In the event of a default by the Company or BFC under the BFC Credit Facilities, the Administrative Agent may, or at the direction of the requisite lenders shall, terminate the applicable Credit Facility and declare the loans then outstanding, together with any accrued interest thereon and all fees and other obligations of the Company and BFC under such Credit Facility, to be due and payable immediately.

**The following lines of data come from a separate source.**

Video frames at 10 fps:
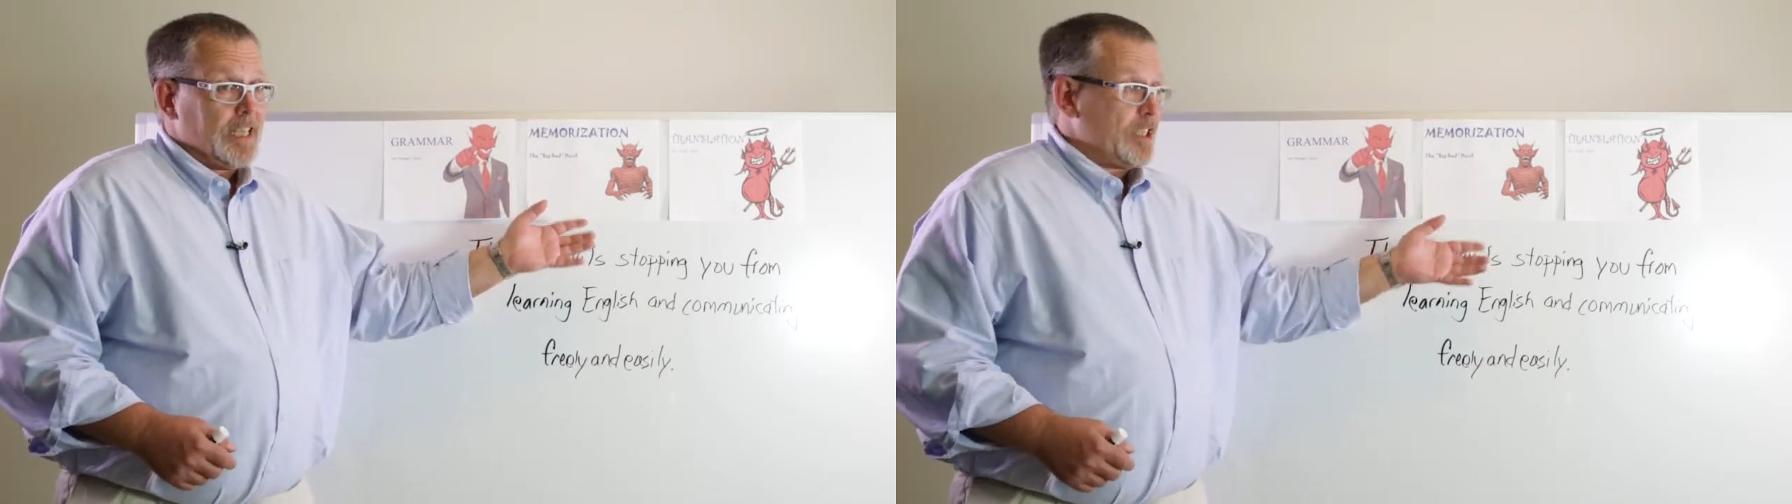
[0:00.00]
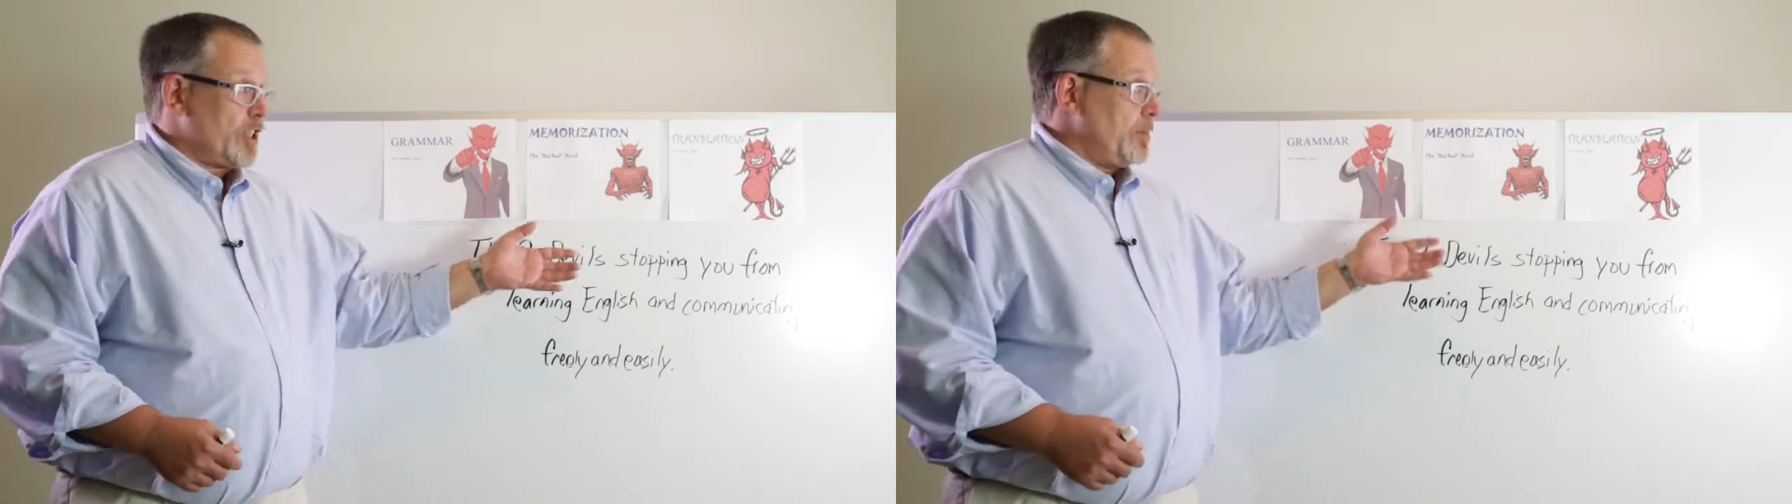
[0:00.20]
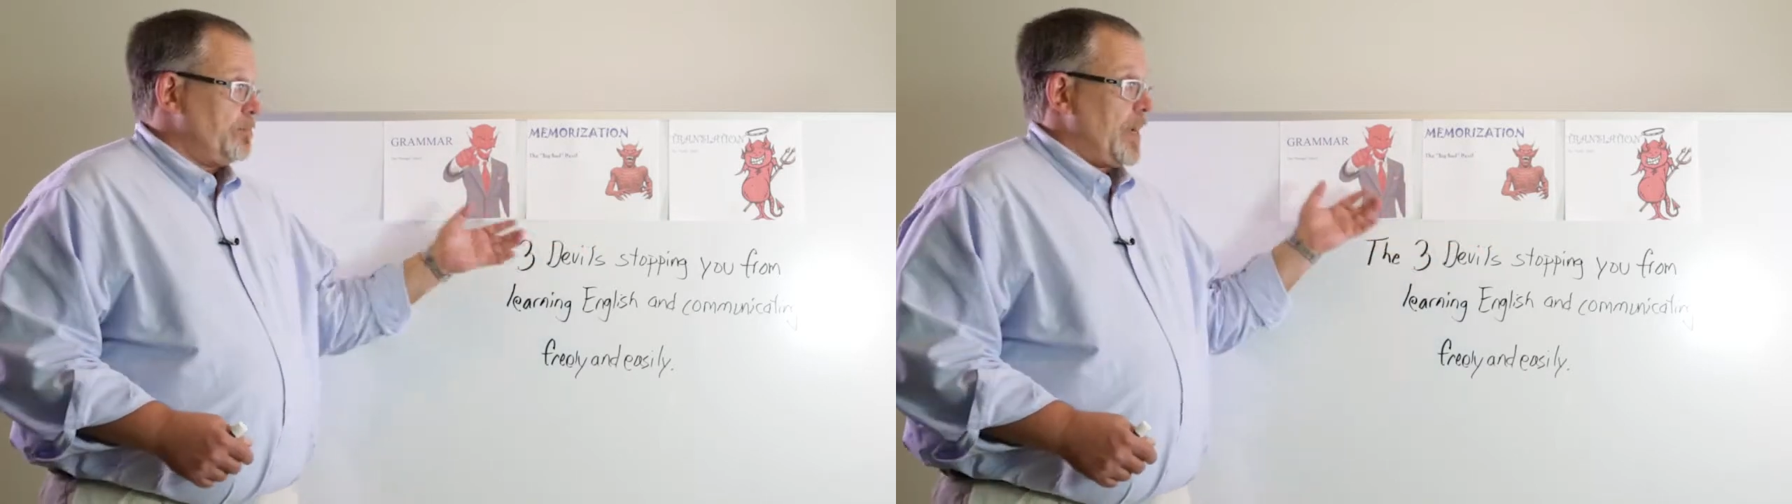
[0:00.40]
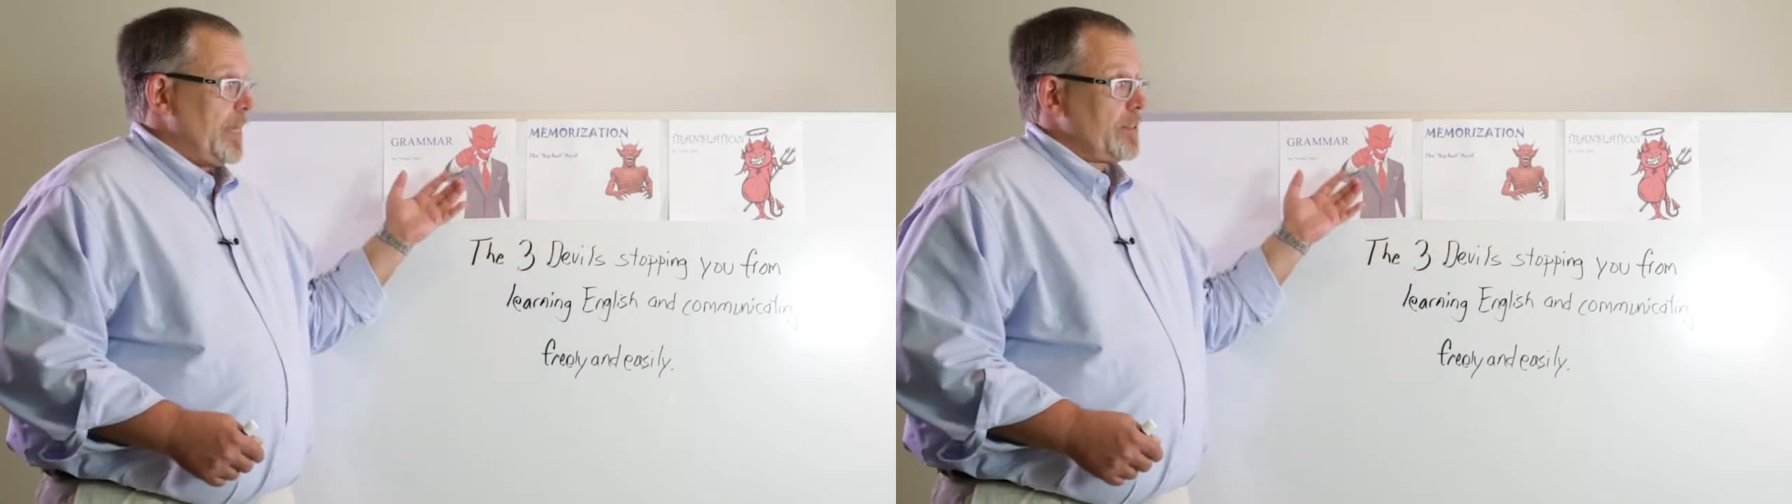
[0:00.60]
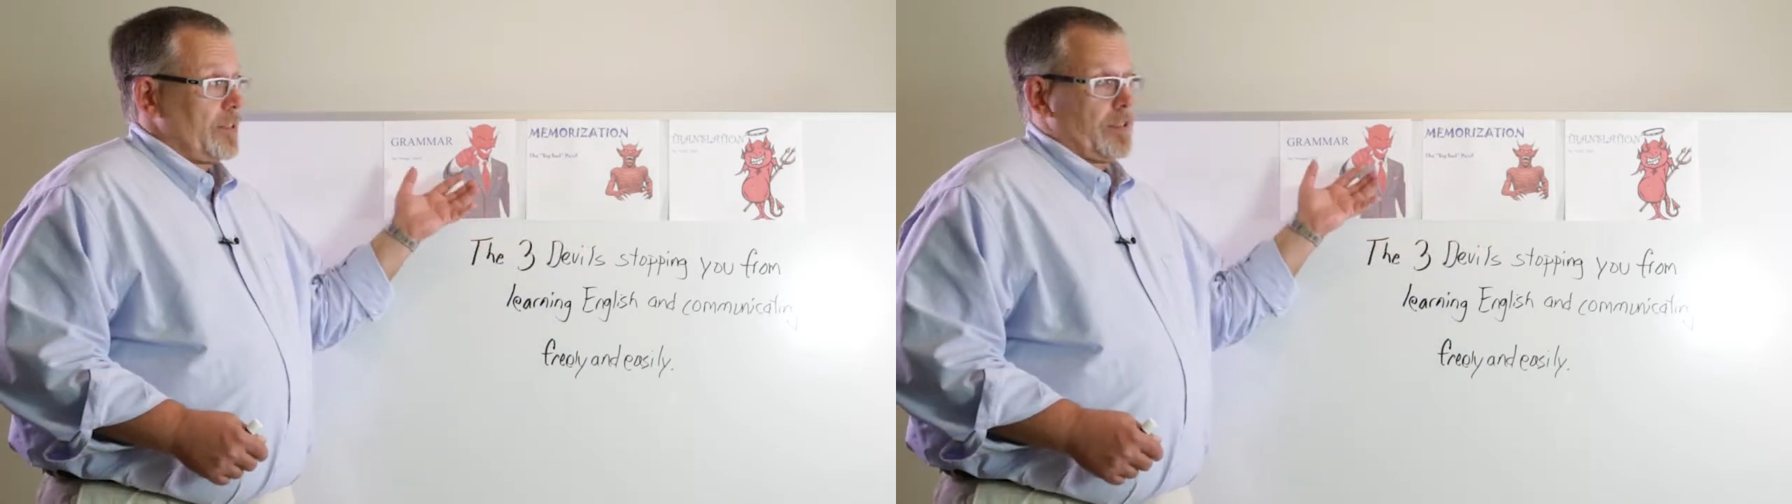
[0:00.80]
It's the
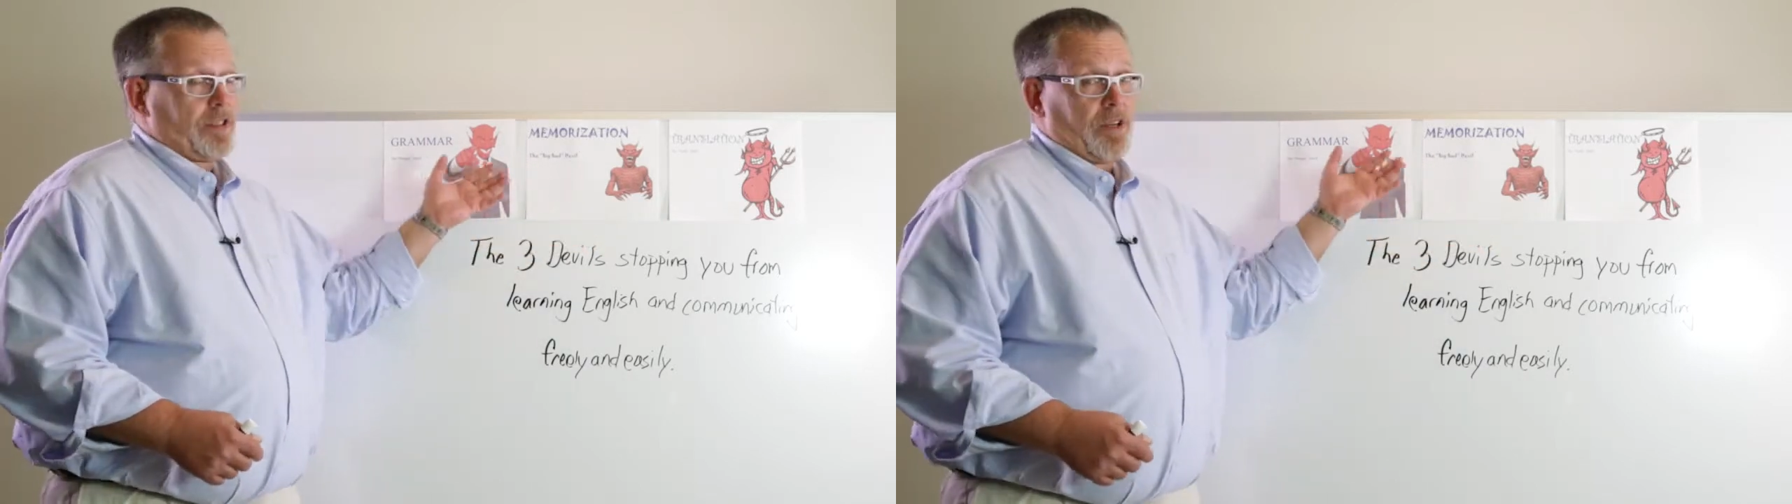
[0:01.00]
basis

The BFC Credit Facilities have been filed with the Securities and Exchange Commission as Exhibits 10.3 and 10.4, respectively, to the Company’s quarterly report on Form 10-Q for the quarter ended October 31, 2005 (the terms of which are incorporated by reference herein). Amendments to the BFC Credit Facilities have been filed with the Securities and Exchange Commission as Exhibits 10.30 and 10.31, respectively, to the Company’s quarterly report on Form 10-Q for the quarter ended January 31, 2007 (the terms of which are incorporated by reference herein). The foregoing general description of the BFC Credit Facilities is qualified in its entirety by reference to the specific terms of each agreement or amendment incorporated by reference into this Current Report on Form 8-K.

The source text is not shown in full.